### About this task
An exact copy of every record, with no pictures, please.

### Records to use
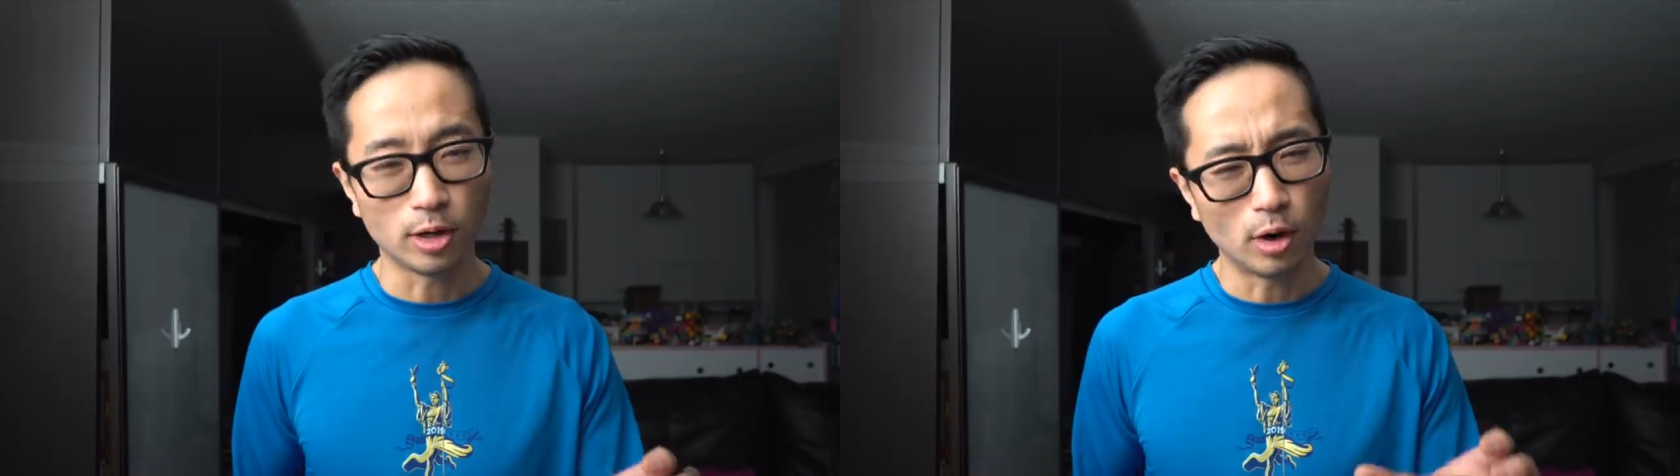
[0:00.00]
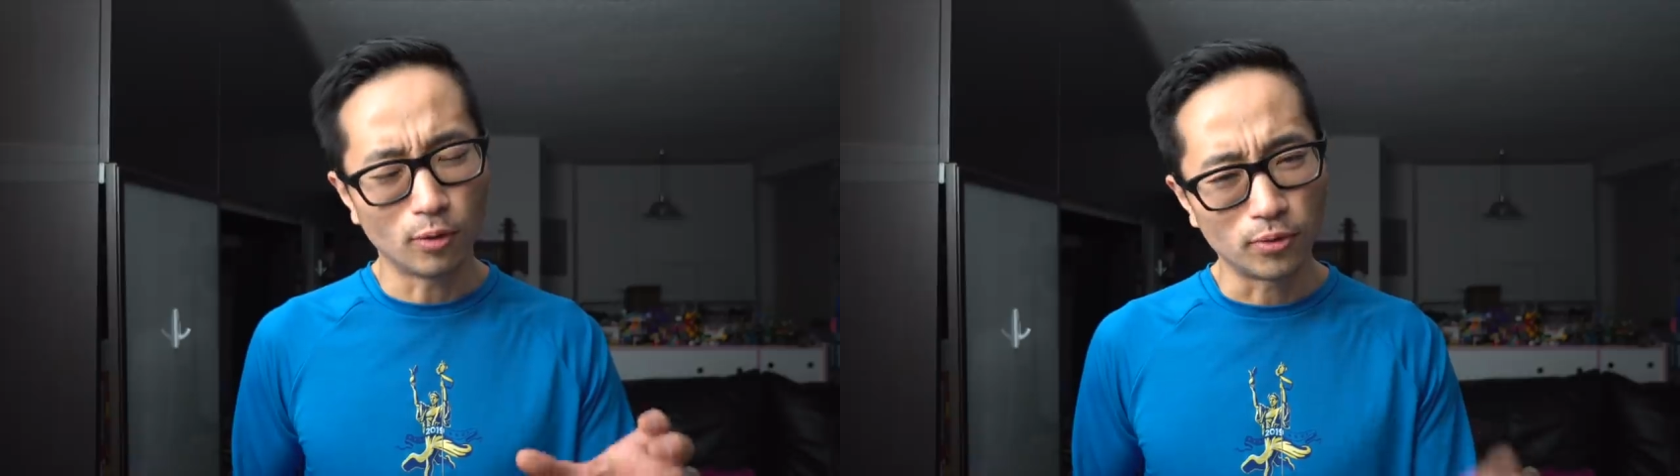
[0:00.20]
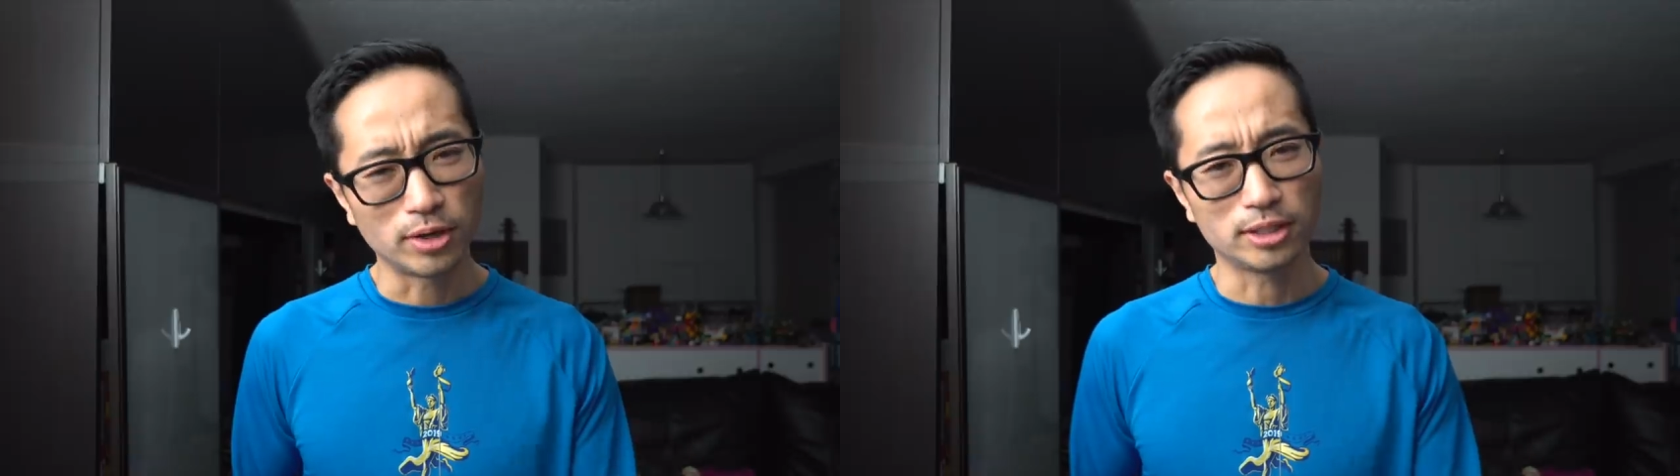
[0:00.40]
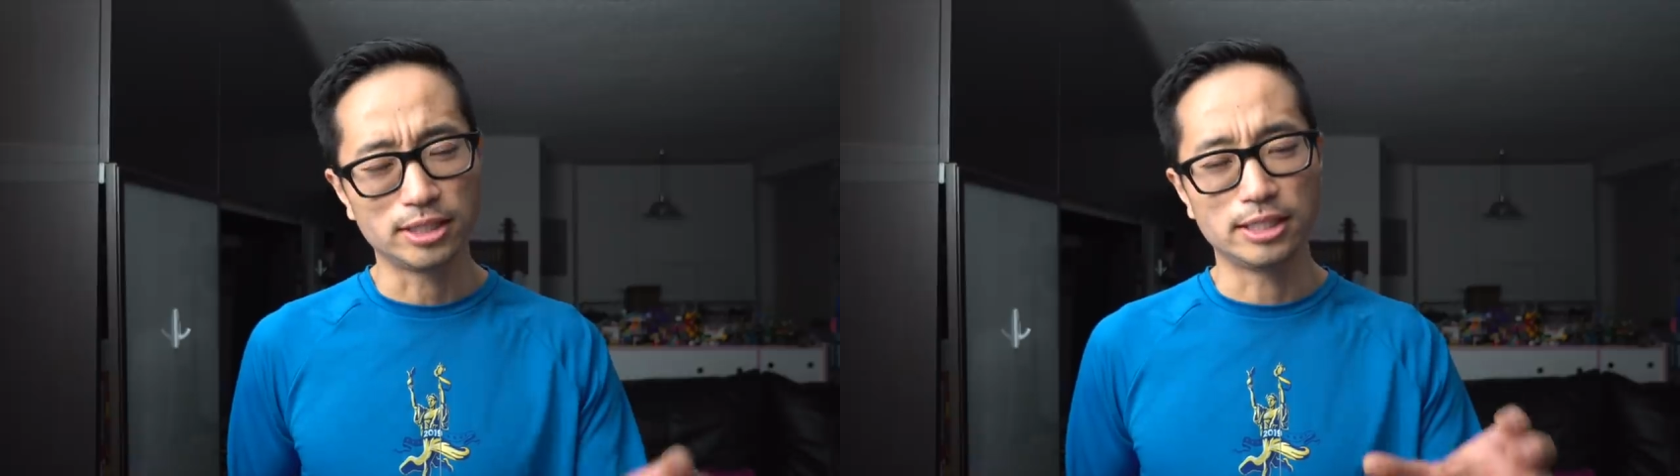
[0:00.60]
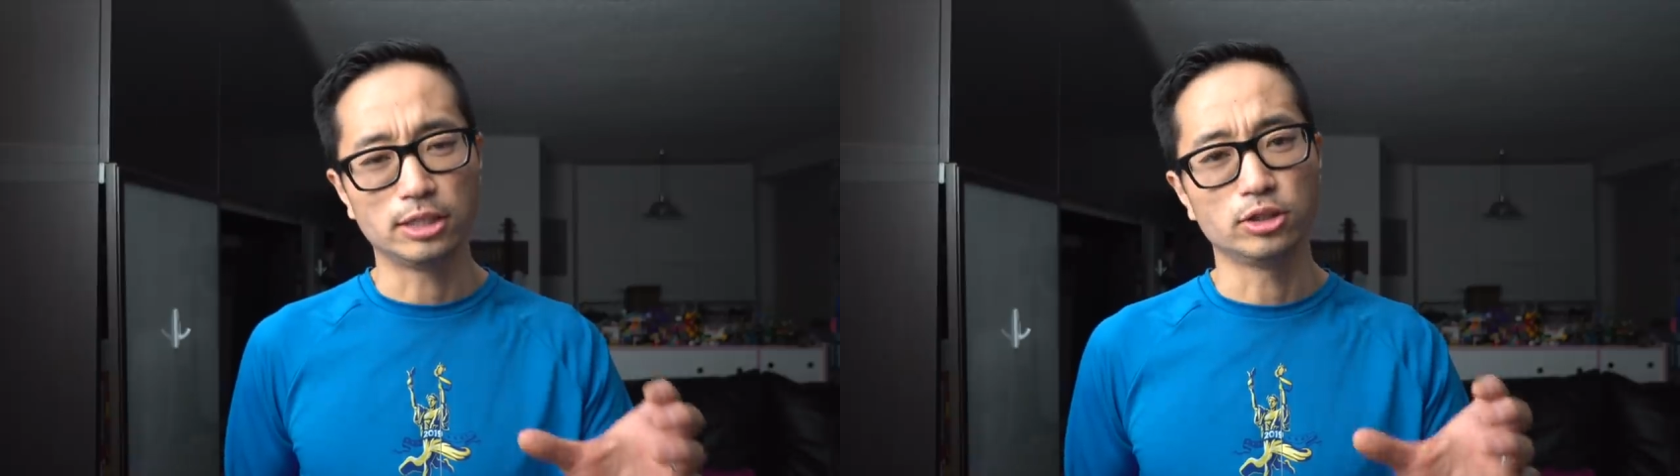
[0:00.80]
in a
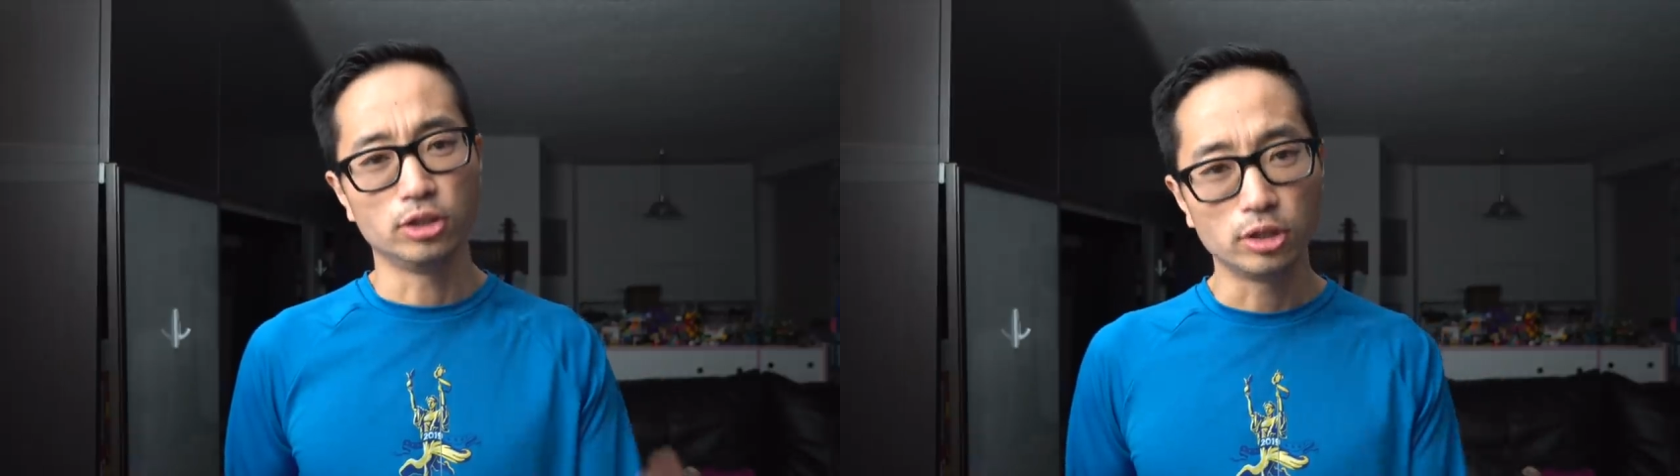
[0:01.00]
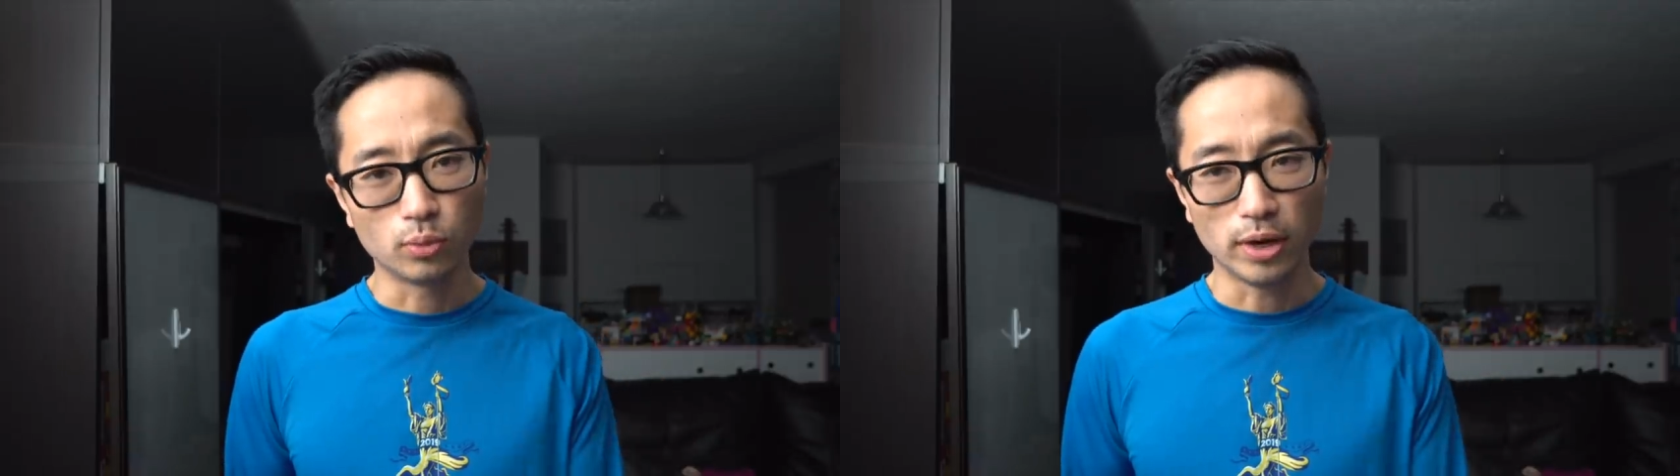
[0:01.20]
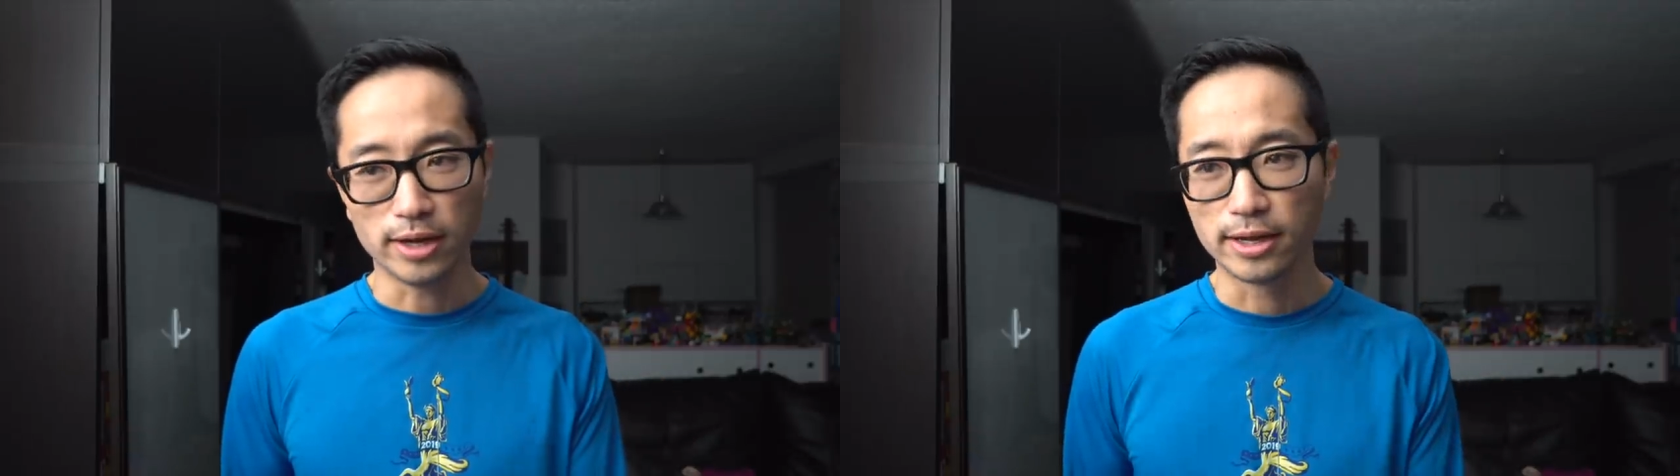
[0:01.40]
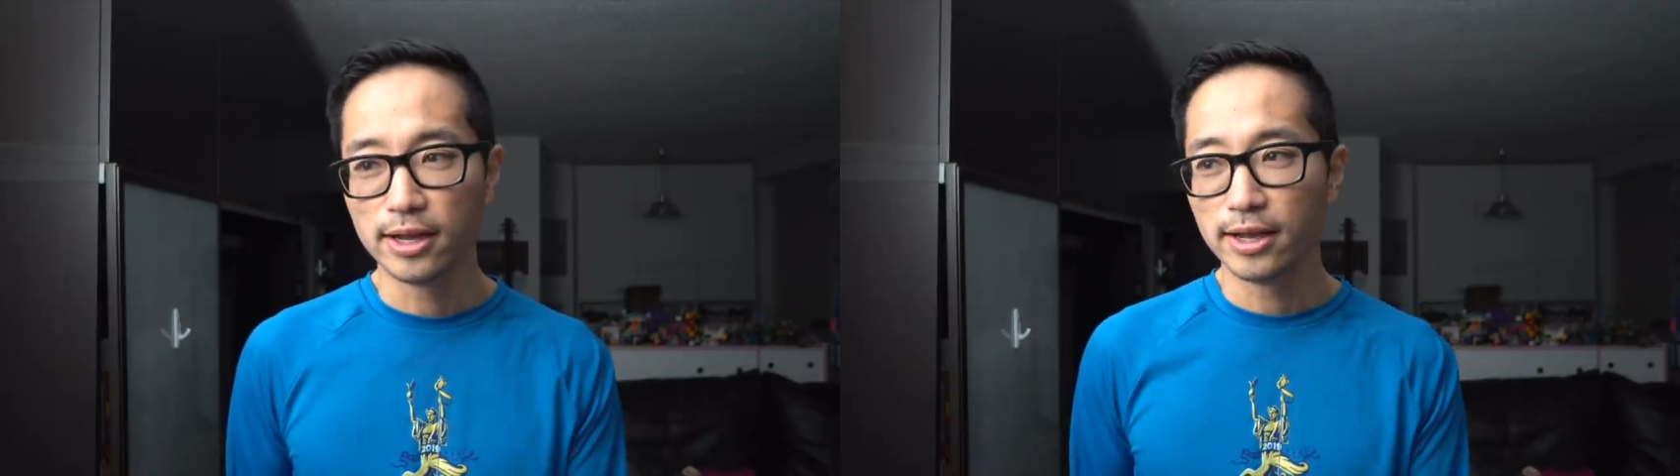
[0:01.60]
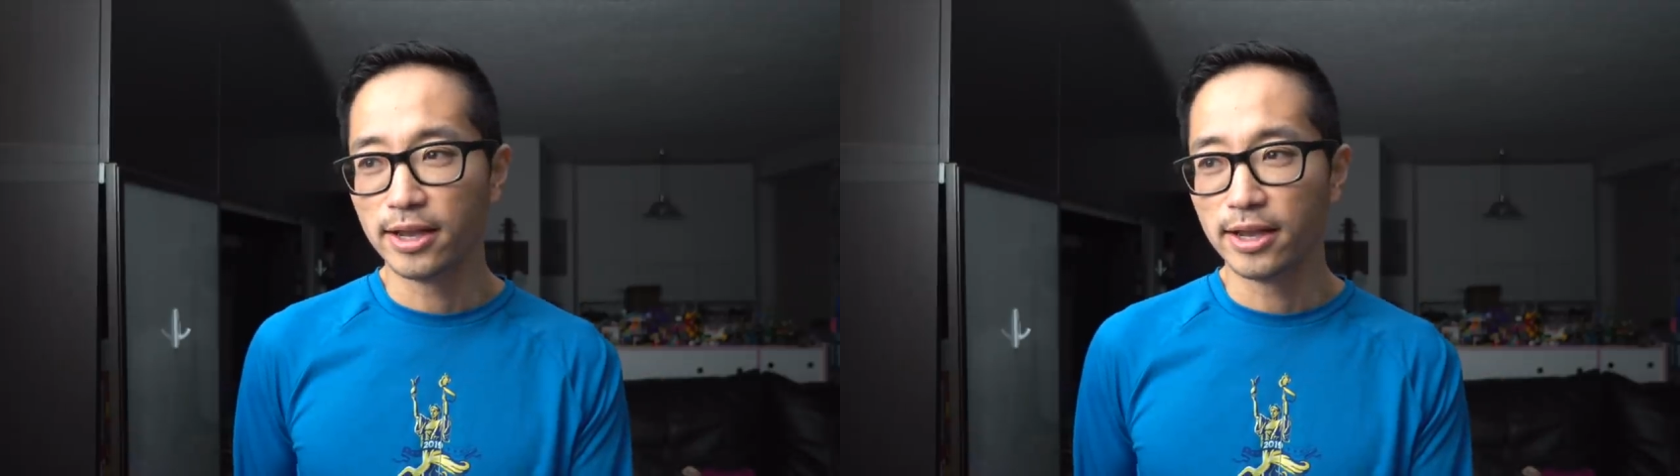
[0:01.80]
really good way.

### Task result
[0:00.00]
[0:00.20]
[0:00.40]
[0:00.60]
[0:00.80]
in a
[0:01.00]
[0:01.20]
[0:01.40]
[0:01.60]
[0:01.80]
really good way.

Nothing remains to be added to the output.